Houellebecq, pour attaquer le sac de noeuds
Daniel Schneidermann - - 0 commentairesDans ces cas-là, d'abord décentrer le regard.
Attaquer le sac de noeuds par sa face la plus accessible : ses personnages secondaires. S'abstenir de regarder et d'écouter Houellebecq lui-même, pour porter l'attention sur les réactions chimiques qu'il provoque à Medialand : les fureurs en pour (Finkielkraut) et en contre (Plenel), les bagarres de cour de récré des chroniqueurs littéraires pour savoir qui aura l'exclusivité télé, radio, presse étrangère, presse régionale ou multimedia, et les braves intervieweurs politiques, élevés sous la mère Sarkozy ou Hollande, découvrant avec effroi les subtilités de la distinction auteur-narrateur-personnages. Quel dommage que Pujadas-Cohen n'aient pas animé leurs émissions à l'époque de la parution de 1984. Comme on aurait aimé les entendre demander à Orwell : "mais alors, le ministère de la Vérité. Vous trouvez que ce serait cool ou pas ?"

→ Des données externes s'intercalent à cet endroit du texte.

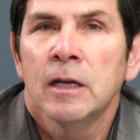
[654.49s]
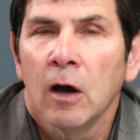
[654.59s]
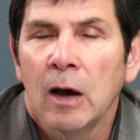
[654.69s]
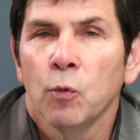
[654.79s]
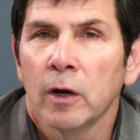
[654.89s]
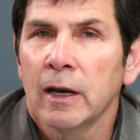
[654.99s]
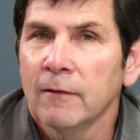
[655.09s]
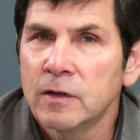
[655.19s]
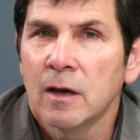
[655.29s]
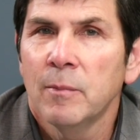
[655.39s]
Now, we're going to
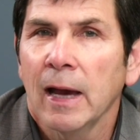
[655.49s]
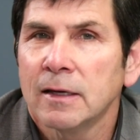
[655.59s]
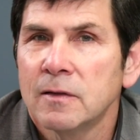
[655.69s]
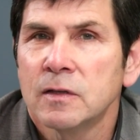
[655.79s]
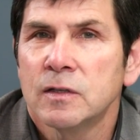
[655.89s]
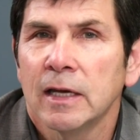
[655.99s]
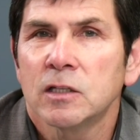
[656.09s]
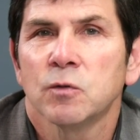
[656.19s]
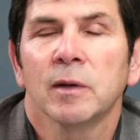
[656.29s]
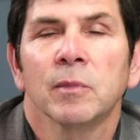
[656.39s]
have to come back to this
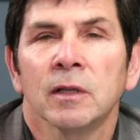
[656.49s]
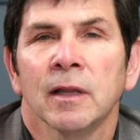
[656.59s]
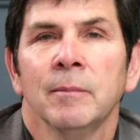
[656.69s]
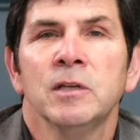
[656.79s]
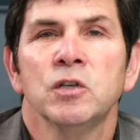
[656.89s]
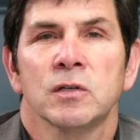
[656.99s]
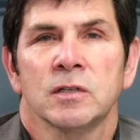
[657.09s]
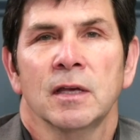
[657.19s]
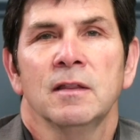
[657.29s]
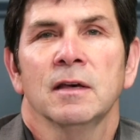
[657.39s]
next week, but let me
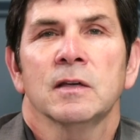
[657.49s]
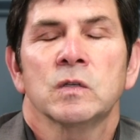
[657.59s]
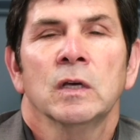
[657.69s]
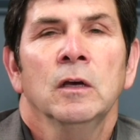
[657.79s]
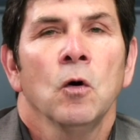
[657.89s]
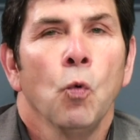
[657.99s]
just say this.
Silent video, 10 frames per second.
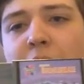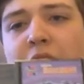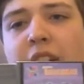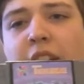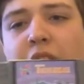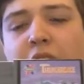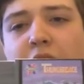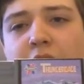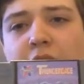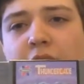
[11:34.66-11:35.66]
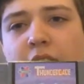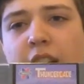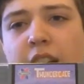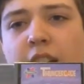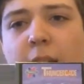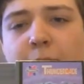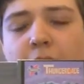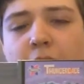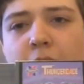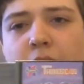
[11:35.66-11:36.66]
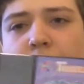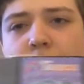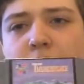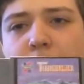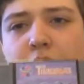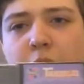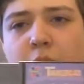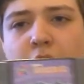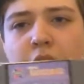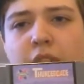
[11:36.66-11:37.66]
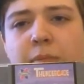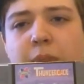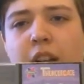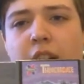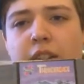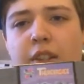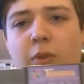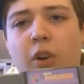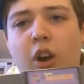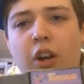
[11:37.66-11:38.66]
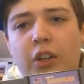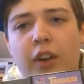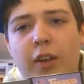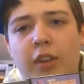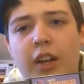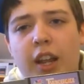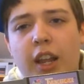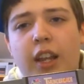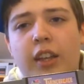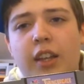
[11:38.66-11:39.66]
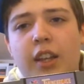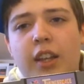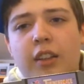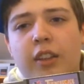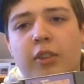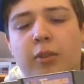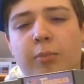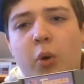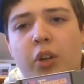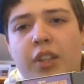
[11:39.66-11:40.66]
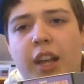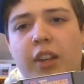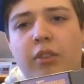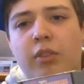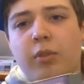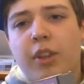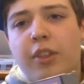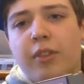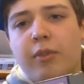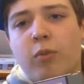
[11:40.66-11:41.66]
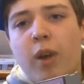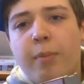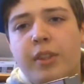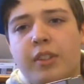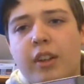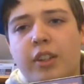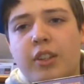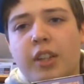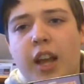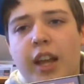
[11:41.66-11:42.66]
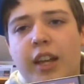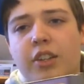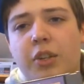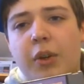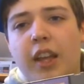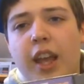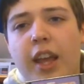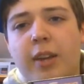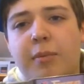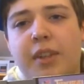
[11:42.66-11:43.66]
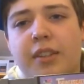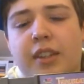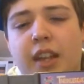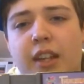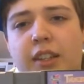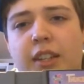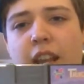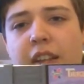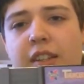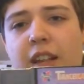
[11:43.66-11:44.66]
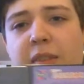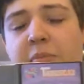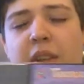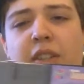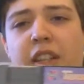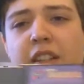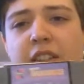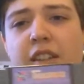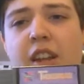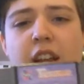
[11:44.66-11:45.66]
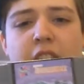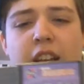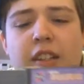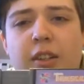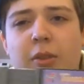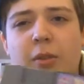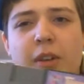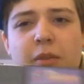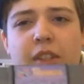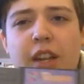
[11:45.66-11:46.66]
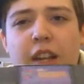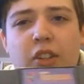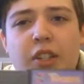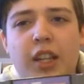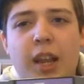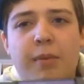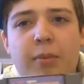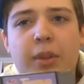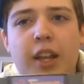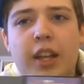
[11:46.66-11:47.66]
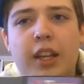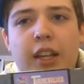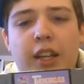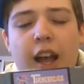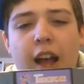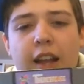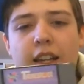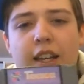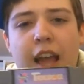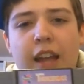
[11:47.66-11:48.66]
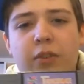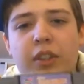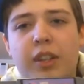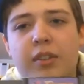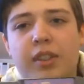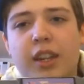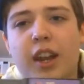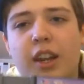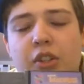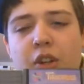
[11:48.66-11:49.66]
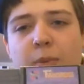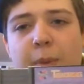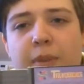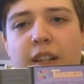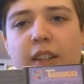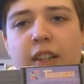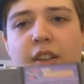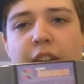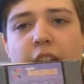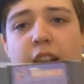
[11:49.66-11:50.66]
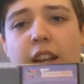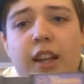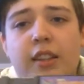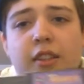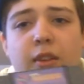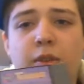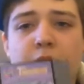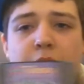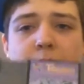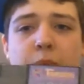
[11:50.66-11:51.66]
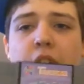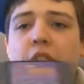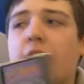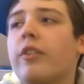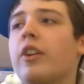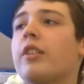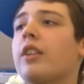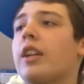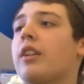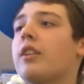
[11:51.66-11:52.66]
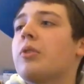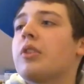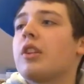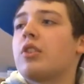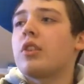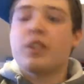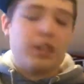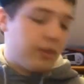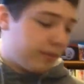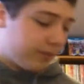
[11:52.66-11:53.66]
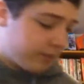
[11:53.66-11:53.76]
which is an interesting top-down shooter because you are on ground in a little motorcycle with weapons on your side, shooting at enemies and tanks and buildings. So it was an interesting game to play. I hadn't really seen any shoot-'em-ups like this on the NES, so it was pretty different. It was interesting.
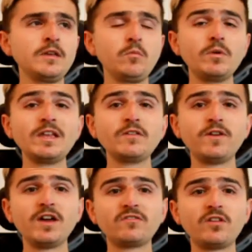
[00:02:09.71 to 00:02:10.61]
We did
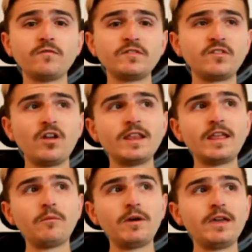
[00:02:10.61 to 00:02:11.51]
first half, it started
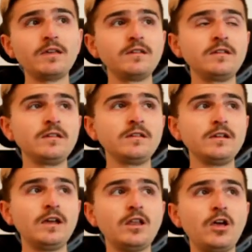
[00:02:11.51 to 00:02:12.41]
that way.
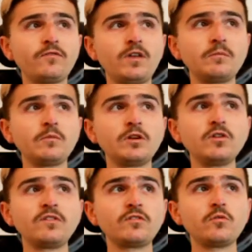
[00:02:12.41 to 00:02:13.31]
And half time we were
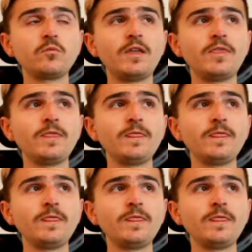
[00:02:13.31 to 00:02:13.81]
losing 2-1.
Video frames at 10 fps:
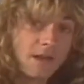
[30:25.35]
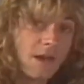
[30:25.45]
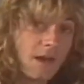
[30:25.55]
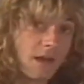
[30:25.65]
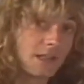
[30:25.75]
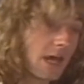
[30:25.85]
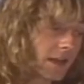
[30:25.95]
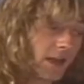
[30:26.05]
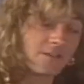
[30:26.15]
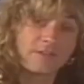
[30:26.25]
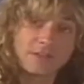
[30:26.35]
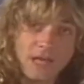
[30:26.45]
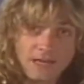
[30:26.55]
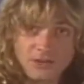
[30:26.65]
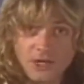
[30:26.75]
A lot of guys have a
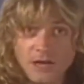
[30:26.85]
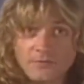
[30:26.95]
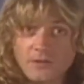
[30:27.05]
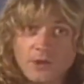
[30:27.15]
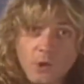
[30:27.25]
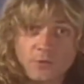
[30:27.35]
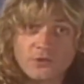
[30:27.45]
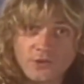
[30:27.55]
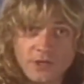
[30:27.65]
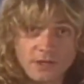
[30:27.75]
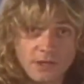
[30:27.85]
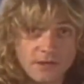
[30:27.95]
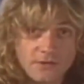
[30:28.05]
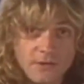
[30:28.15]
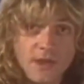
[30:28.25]
lot of chops in the open string
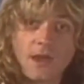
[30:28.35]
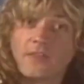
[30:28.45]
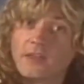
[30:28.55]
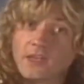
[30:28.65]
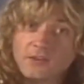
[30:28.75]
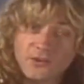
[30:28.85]
keys, and they get to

De Pujadas en Cohen, il faut les voir s'évertuant à attaquer l'auteur au marteau-piqueur pour lui faire avouer ses convictions, ses parti-pris, ses détestations, son point de vue. Son point de vue ? Quel plaisir, de l'entendre ballader Cohen à grands coups de silences envolutés. Mon point de vue ? Sur quoi ? Sur l'Islam ? Ah oui, j'ai changé. Je ne pense plus que c'est la religion la plus con. J'ai lu le Coran, et finalement je pense qu'on peut négocier. Sur l'Europe, je suis contre. Sur les hommes politiques, y a un truc qui va pas. Faut changer un truc, même si je sais pas quoi. Sinon, pas de point de vue. D'ailleurs il vaut mieux plutôt pas en avoir pour faire ce genre de livre. Question suivante ?
Ce genre de livre ? Un Houellebecq, avec ce qu'il faut de fellations, d'envolées sociologiques, de savants glissements d'un degré à l'autre et de plats au micro-ondes, mais plutôt plus bâclé que les précédents, et surtout d'une perversité indémêlable, camouflant son islamophobie forcenée sous des pelletées d'éloges douceâtres et d'appels à la soumission. Autant dire un objet qui touche évidemment un nerf, voire plusieurs, mais de manière rigoureusement indéchiffrable dans le format d'une interview de dix minutes, comme d'ailleurs d'une chronique de matinaute, et qu'on s'abstiendra donc soigneusement d'attaquer ici.